For Python, if some of the variables have to be transformed into categories ('factors' in R lingo), this can be done using the astype() and CategoricalDtype() functions. This is done below, and we also use oats.dtypes to check the type of each column.

oats['Variety'] = oats['Variety'].astype('category')

oats['Nitrogen'] = oats['Nitrogen'].astype(
pd.CategoricalDtype(categories = ['0_cwt', '0.2_cwt', '0.4_cwt', '0.6_cwt'], ordered = True))

oats['Blocks'] = 'B' + oats['Blocks'].astype(str)
oats['Blocks'] = oats['Blocks'].astype(
pd.CategoricalDtype(categories = ['B1', 'B2', 'B3', 'B4', 'B5', 'B6'], ordered = True))

oats['Wplots'] = 'W' + oats['Wplots'].astype(str)
oats['Wplots'] = oats['Wplots'].astype(
pd.CategoricalDtype(categories = ['W1', 'W2', 'W3'], ordered = True))

print(oats.dtypes)

The linear mixed model that was defined for approach 1, based on a split-plot design with blocks, can now be fitted with ASReml-R as shown below. Note that all results are sent to the object oats_asr.

oats_asr = asreml.asreml(
fixed = f('yield ~ Variety + Nitrogen + Variety:Nitrogen'),
random = f('~Blocks + Blocks:Wplots'),
residual = f('~idv(units)'),
data = oats)

There are a few comments related to this code cell.

• The asreml.asreml code calls the asreml function (second word) from the asreml package (first word).
• The Python function f is being used to transform the strings into R formulas. This is required as Python does not have an equivalent class.
• The oats data set is being automatically converted into an object of a class that ASReml-R can use.

We can now check the outputs by having a look at the oats_asr object. For example, below we print the estimated variance components.

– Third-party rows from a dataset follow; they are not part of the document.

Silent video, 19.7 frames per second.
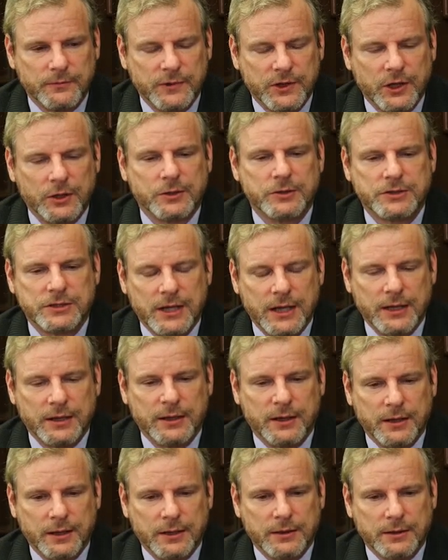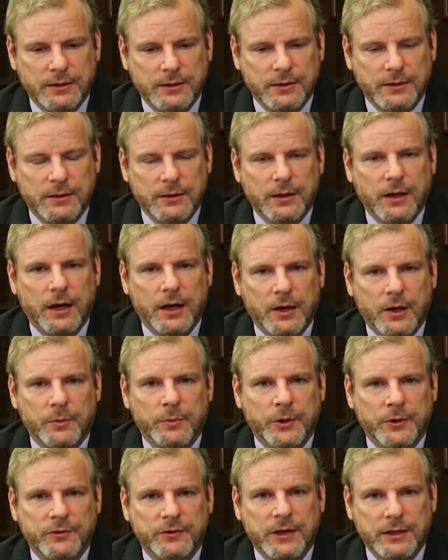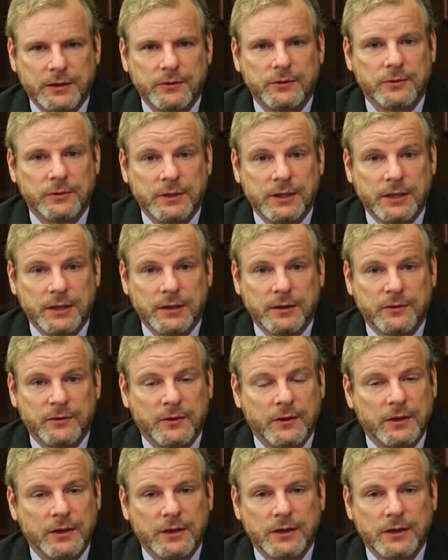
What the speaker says: Thursday night, I almost hit two kids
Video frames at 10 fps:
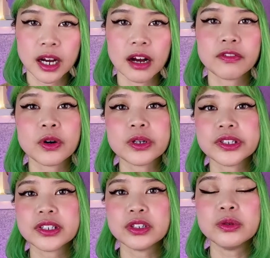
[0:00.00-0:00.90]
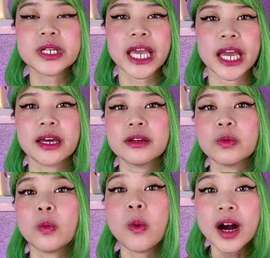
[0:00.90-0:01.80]
Of course, you can
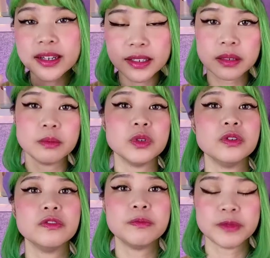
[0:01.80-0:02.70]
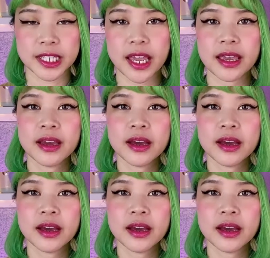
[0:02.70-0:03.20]
want to move, say,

summ = asreml.summary_asreml(oats_asr)[4]
print(summ)

rpy2, rx and rx2 are used as proxies for R operators [] and [[]] respectively. Hence, to get the variance components from the fit model we can run:

summ = asreml.summary_asreml(oats_asr)
print(summ.rx2('varcomp'))

We hope this short tutorial has provided you with sufficient information on using ASReml-R alongside Python. It is important to note that ASReml-R was  primarily designed, optimised, tested, and supported for R. Therefore, certain parts of the code may require additional techniques or workarounds when using it with Python. We would appreciate hearing about your experience using ASReml-R with this R/Python interface. Please feel free to share your feedback with us at support@vsni.co.uk.

Appendix

The session information is reproduced below for reference.

%%R
sessionInfo()

import session_info
session_info.show(excludes = ['asreml'], html = False)

About the author

Dr. Giovanni Galli is an Agronomist with an M.Sc. and Ph.D. in Genetics and Plant Breeding from the University of São Paulo (USP)/Luiz de Queiroz College of Agriculture (ESALQ). He currently works as a Statistical Consultant at VSN International, United Kingdom. Dr. Galli has experience in field trials, quantitative genetics, conventional and molecular breeding (genomic prediction and GWAS), machine learning, and high-throughput phenotyping.